● What is required: Give only the number of lines below that contain the word "frames".

● Entries shown:

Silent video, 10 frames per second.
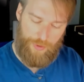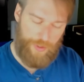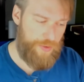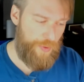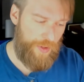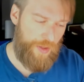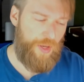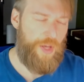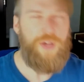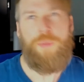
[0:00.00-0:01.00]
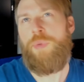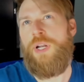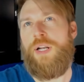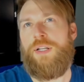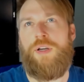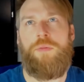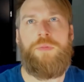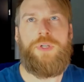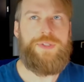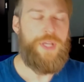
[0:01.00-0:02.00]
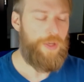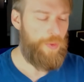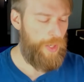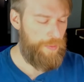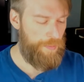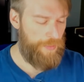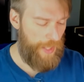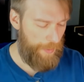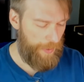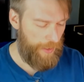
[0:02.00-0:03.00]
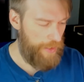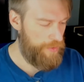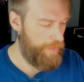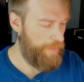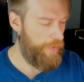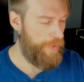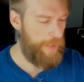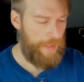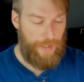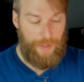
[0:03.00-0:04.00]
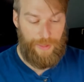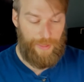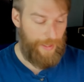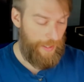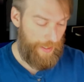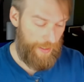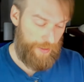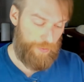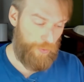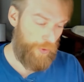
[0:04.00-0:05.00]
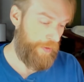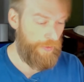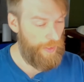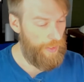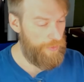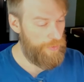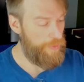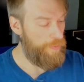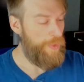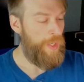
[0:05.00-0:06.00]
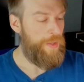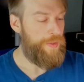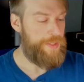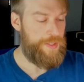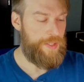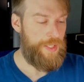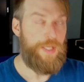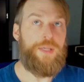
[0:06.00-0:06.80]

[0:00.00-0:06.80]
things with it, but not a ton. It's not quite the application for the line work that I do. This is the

--

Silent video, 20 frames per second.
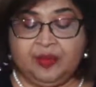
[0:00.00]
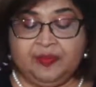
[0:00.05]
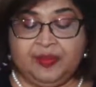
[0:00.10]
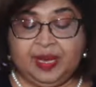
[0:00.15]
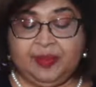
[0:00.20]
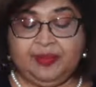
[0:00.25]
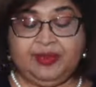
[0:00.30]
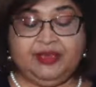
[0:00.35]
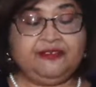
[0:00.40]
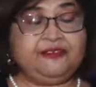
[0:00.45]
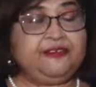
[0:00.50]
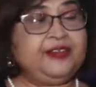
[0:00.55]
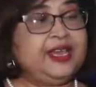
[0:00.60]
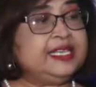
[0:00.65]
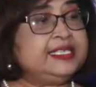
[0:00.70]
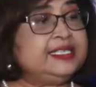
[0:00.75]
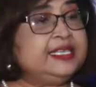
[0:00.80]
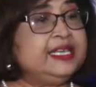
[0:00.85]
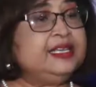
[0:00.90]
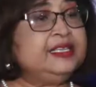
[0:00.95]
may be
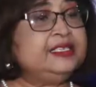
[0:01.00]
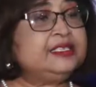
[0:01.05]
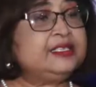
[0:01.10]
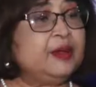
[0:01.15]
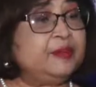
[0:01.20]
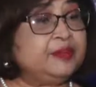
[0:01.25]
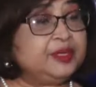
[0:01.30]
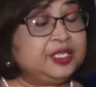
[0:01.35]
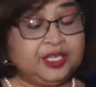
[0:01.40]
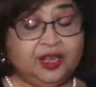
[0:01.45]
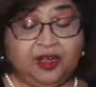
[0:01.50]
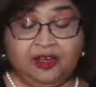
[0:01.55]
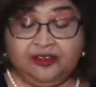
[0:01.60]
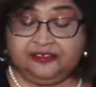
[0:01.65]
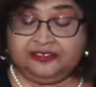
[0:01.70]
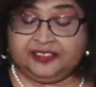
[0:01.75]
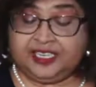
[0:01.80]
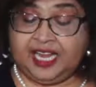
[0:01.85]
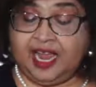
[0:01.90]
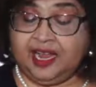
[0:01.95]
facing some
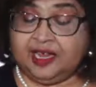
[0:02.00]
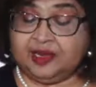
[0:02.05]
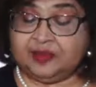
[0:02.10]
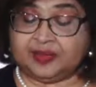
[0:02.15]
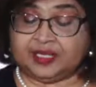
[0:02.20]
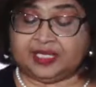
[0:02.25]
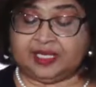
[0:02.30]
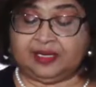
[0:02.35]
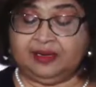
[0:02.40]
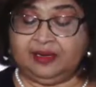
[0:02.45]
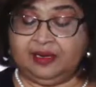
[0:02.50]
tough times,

--

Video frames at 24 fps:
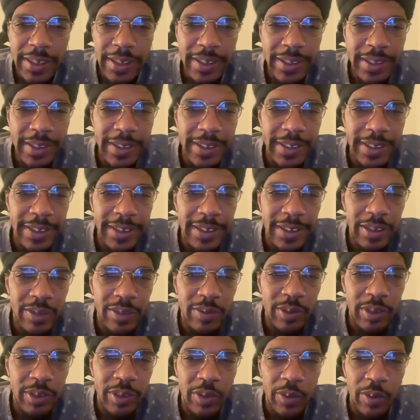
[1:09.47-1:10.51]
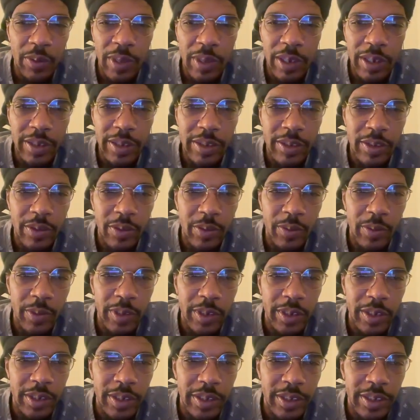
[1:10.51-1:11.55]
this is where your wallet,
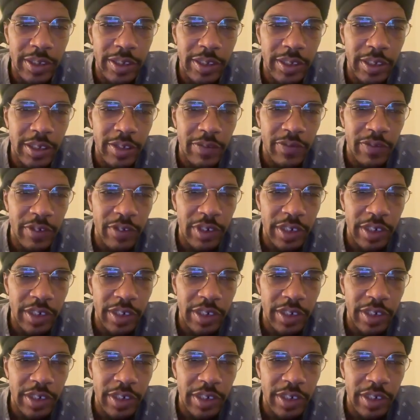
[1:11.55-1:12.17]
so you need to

● Written reply: 3